À propos de l’inconfort :

Thrush, un maître d’école, part aussi pour Kaboul, par la route du Sud. Il a déclaré à l’ambassade qu’il avait soif d’aventures : Shir Ahmad, avec son obligeance coutumière, lui a alors suggéré de se faire passer pour espion russe, et d’échapper ensuite in extremis au peloton d’exécution en produisant une lettre de lui, Shir Ahmad, se ferait un plaisir de rédiger pour cette occasion.
Christopher et moi sommes tombés sur l’individu ce matin, alors que nous discutions des moyens à mettre en uvre pour effectuer ce voyage dans des conditions  de confort acceptables. Il nous a dit qu’il préférait l’inconfort, que sa personnalité s’épanouissait dans l’inconfort. Je connais ces gens-là : quand ils viennent agoniser dans vos bras, ils ne peuvent s’en prendre qu’à eux, et à eux seuls.

Un peu plus loin sur la route, des nouvelles de Thrush :

Le retard pris à Kariz a eu un effet bénéfique : Thrush est entre-temps parti pour Kandahar, laissant dans le livre d’or de Seyid Mahmoud une inscription disant que son établissement était, eu égard aux normes européennes, tout à fait consternant, mais que, rapporté aux normes afghanes, il ne souffrait aucune critique.  Voilà l’homme dont la personnalité d’épanouit dans l’inconfort.

Découverte de la steppe :

Après quelques kilomètres sur la route de Bandar-é-Shah, nous avons pris, sur la droite, une piste bordée d’échaliers. De hauts roseaux masquaient tout à la vue. Et soudain, tel un bateau quittant un estuaire, nous débouchâmes dans la steppe – un éblouissant, un aveuglant océan verdoyant.
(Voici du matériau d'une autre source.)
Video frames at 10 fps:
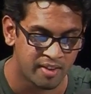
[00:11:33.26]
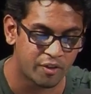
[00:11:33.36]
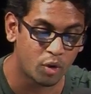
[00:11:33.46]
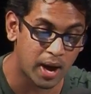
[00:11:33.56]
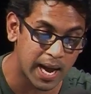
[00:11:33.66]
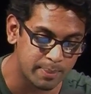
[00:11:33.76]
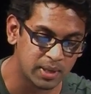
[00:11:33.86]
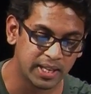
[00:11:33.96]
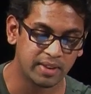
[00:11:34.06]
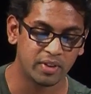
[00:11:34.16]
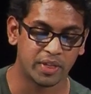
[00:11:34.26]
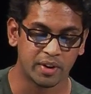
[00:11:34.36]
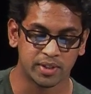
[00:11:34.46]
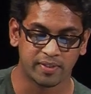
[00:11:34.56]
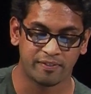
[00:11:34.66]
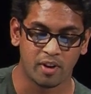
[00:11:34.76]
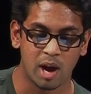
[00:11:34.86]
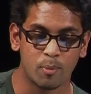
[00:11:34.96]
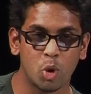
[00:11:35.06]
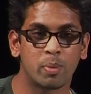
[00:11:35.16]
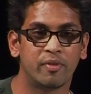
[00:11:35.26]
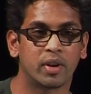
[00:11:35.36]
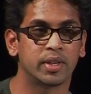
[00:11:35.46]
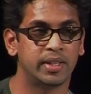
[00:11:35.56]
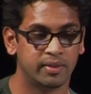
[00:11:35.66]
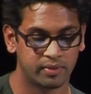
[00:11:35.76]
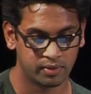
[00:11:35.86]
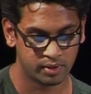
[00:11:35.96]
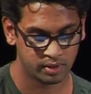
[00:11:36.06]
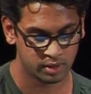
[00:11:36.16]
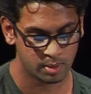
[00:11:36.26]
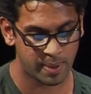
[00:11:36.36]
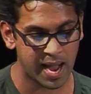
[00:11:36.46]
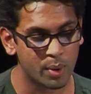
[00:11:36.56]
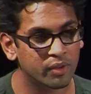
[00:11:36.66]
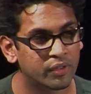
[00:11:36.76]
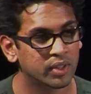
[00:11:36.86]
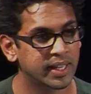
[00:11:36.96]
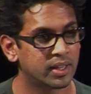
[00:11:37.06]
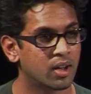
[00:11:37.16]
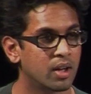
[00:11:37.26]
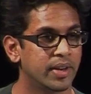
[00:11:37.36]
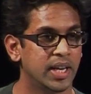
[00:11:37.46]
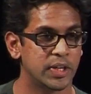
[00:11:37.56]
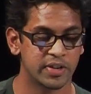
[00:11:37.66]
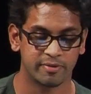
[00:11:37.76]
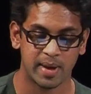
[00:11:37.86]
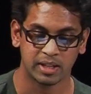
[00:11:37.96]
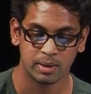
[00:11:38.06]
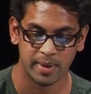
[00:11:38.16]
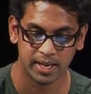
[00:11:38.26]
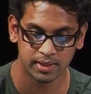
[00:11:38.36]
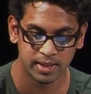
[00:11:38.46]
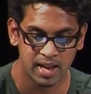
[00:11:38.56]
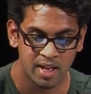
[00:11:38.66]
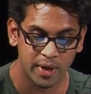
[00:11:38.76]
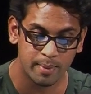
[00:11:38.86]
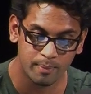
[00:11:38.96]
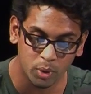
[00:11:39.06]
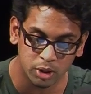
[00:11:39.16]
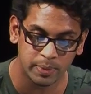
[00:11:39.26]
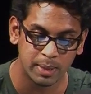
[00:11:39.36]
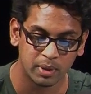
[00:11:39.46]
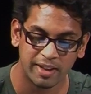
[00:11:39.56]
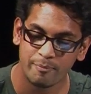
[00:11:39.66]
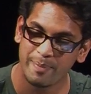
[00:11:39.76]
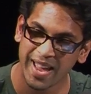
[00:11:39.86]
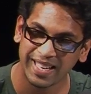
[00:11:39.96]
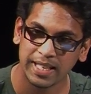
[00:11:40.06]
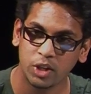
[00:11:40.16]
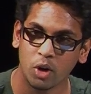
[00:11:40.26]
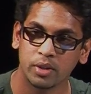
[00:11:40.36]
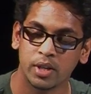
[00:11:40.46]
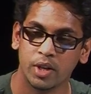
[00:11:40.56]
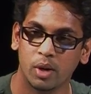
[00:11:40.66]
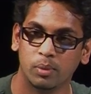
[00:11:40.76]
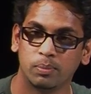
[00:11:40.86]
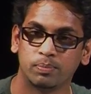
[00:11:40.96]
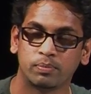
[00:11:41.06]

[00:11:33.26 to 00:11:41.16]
For I believe there is a far more provocative, powerful incarnation of Malcolm X that most people have barely gotten to know.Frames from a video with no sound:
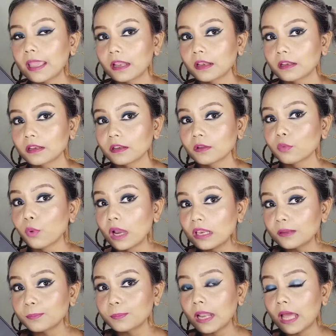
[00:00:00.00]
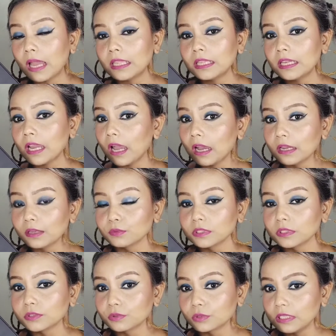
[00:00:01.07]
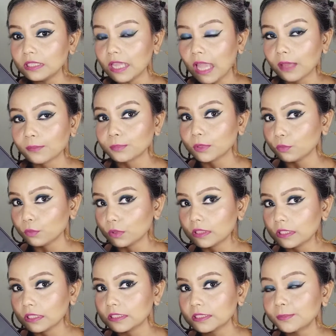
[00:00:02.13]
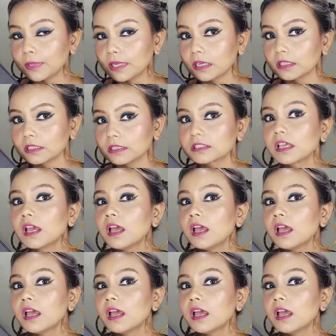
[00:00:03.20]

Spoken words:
and while applying, I was really happy with this, becauseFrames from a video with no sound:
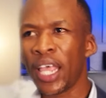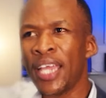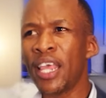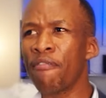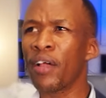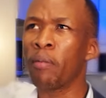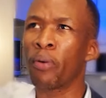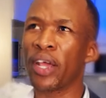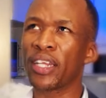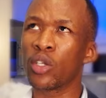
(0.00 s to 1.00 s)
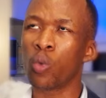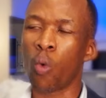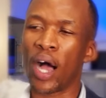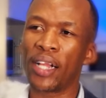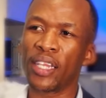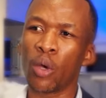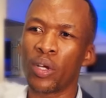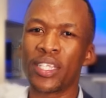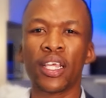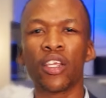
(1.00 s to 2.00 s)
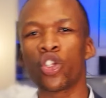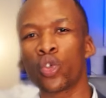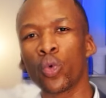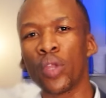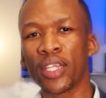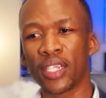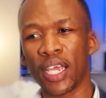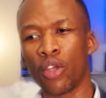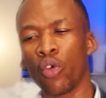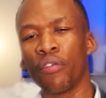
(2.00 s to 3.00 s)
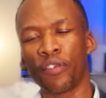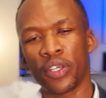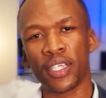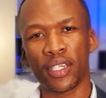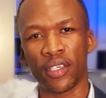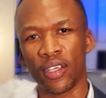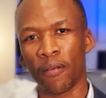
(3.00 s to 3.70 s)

and they fell pregnant while they were still a student in university.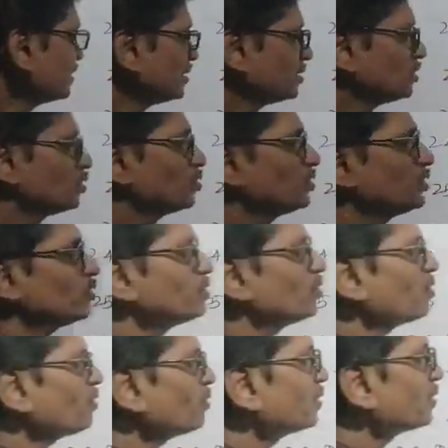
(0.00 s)
do you
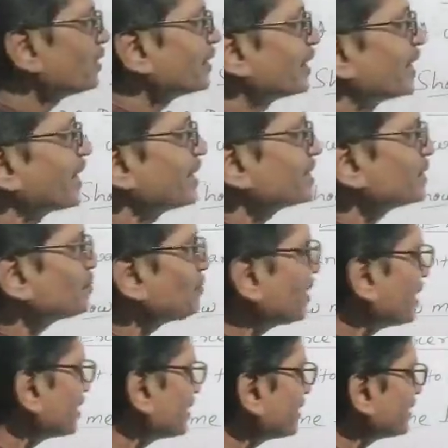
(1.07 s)
know Dash made
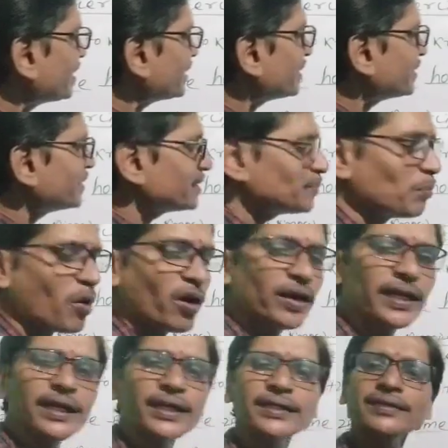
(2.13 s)
the tea this morning?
Je n’avais encore jamais vu cette quantité de vert. Dans les autres verts – vert d’émeraude, de jade ou de malachite, vert profond et tranché de la jungle du Bengale, vert frais et triste de l’Irlande, vert salade des vignobles méditerranéens, vert plein et épanoui des hêtres anglais en été – il y a toujours, en sous-dominante, une trace de bleu ou de jaune. Mais ici, c’était le vert dans son essence pure et inaltérable – couleur de la vie même. Le soleil était doux et tiède, les alouettes chantaient au-dessus de nos têtes. Derrière nous s’élevait le bleu brumeux, alpin, des pentes boisées de l’Alborz. Devant, l’incandescente verdure s’étirait jusqu’aux confins de la terre.

Robert Byron (1905-1941) est un écrivain britannique, auteur principalement de récits de voyage. Il participa activement aux fêtes des Bright Young Things, était particulièrement intéressé par l’architecture, et l’art en général, des pays traversés.